■ **The task**
Beginning with the line containing "[2:30.87-2:31.77]" and ending with the last line of the records, set down every line exactly.
========================
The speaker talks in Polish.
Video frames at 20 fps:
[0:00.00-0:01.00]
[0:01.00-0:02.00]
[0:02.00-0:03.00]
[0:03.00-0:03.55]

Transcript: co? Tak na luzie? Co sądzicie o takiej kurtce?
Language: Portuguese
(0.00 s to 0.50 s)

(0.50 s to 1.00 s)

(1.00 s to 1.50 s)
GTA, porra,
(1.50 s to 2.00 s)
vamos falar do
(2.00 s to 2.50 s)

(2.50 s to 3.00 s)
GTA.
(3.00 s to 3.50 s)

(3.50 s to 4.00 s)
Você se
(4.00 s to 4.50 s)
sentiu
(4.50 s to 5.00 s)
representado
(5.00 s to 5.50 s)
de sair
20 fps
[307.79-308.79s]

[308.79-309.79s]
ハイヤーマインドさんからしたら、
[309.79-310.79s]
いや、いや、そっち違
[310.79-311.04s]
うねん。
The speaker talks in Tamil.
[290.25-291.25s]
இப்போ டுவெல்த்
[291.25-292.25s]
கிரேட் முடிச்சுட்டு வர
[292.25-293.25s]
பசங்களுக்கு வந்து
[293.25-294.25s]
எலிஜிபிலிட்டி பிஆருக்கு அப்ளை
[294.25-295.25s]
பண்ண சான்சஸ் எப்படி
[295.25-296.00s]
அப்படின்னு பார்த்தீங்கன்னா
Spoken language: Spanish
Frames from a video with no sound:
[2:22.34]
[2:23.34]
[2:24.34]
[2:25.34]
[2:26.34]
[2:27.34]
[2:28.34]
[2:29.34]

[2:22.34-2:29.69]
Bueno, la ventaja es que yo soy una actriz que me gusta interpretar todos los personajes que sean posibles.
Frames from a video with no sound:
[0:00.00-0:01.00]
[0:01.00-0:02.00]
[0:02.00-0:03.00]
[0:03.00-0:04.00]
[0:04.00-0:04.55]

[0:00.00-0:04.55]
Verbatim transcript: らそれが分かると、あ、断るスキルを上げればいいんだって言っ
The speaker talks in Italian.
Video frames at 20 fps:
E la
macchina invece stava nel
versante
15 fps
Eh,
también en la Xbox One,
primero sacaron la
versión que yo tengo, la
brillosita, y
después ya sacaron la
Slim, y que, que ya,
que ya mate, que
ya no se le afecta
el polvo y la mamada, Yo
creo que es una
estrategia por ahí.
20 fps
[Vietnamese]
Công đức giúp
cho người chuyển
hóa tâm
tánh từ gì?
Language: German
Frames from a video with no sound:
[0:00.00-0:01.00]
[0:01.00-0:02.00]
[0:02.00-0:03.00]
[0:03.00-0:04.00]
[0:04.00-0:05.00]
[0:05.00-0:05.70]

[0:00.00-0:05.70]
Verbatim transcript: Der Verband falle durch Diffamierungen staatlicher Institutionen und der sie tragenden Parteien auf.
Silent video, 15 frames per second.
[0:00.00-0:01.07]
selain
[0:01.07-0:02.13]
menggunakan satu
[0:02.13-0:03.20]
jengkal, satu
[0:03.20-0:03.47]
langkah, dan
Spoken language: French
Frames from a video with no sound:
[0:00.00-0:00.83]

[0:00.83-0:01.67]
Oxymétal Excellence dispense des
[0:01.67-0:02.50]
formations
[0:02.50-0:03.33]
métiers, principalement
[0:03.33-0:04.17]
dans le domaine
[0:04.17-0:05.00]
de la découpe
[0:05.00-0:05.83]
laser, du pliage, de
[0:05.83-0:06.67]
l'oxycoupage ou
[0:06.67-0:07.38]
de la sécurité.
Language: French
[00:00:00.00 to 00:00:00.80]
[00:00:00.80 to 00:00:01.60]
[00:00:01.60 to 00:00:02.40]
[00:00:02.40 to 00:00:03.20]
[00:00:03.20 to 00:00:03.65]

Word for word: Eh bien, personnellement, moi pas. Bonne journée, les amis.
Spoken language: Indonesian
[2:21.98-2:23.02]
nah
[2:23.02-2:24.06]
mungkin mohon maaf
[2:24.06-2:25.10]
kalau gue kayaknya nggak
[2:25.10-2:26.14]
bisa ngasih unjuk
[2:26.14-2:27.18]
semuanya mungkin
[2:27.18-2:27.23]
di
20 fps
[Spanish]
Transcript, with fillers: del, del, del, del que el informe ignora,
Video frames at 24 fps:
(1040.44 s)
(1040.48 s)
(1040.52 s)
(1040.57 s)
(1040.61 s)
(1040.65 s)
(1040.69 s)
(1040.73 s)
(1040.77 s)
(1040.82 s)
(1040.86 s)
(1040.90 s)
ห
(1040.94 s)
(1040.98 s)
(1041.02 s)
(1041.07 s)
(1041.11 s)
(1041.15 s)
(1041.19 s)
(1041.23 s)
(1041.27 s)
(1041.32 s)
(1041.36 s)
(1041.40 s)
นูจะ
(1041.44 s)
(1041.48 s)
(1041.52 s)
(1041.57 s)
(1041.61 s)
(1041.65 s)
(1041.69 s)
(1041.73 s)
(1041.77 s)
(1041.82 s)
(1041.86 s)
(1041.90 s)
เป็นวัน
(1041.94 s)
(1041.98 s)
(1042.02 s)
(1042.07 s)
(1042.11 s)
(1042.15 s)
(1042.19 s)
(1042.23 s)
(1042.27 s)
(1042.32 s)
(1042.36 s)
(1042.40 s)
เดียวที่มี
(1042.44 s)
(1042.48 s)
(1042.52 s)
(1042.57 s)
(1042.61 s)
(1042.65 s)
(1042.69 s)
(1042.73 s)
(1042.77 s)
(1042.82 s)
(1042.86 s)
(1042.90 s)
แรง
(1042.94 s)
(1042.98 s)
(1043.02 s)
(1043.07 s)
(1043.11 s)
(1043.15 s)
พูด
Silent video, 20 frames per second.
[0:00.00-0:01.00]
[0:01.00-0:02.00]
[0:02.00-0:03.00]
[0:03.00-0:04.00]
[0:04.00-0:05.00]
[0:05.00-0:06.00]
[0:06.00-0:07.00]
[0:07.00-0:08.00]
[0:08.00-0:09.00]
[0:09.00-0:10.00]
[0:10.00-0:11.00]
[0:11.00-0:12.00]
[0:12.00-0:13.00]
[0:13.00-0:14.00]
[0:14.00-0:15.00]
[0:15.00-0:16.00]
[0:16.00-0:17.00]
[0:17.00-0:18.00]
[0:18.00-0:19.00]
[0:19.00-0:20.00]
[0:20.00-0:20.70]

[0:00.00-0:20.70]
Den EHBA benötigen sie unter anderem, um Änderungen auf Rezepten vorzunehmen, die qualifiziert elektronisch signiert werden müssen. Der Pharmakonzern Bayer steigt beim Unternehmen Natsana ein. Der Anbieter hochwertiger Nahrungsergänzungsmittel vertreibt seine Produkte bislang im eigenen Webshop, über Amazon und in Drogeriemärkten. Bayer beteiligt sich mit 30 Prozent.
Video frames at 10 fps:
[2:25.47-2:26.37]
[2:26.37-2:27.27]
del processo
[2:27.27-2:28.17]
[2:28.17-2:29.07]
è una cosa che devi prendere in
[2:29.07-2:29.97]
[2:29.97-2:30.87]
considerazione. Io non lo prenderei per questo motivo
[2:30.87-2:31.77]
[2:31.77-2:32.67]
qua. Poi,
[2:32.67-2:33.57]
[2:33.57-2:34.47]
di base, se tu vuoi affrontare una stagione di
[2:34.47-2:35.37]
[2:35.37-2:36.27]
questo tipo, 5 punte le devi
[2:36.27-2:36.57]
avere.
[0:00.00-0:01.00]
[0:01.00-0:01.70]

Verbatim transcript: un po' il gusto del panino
========================
■ **Response**
[2:30.87-2:31.77]
[2:31.77-2:32.67]
qua. Poi,
[2:32.67-2:33.57]
[2:33.57-2:34.47]
di base, se tu vuoi affrontare una stagione di
[2:34.47-2:35.37]
[2:35.37-2:36.27]
questo tipo, 5 punte le devi
[2:36.27-2:36.57]
avere.
[0:00.00-0:01.00]
[0:01.00-0:01.70]

Verbatim transcript: un po' il gusto del panino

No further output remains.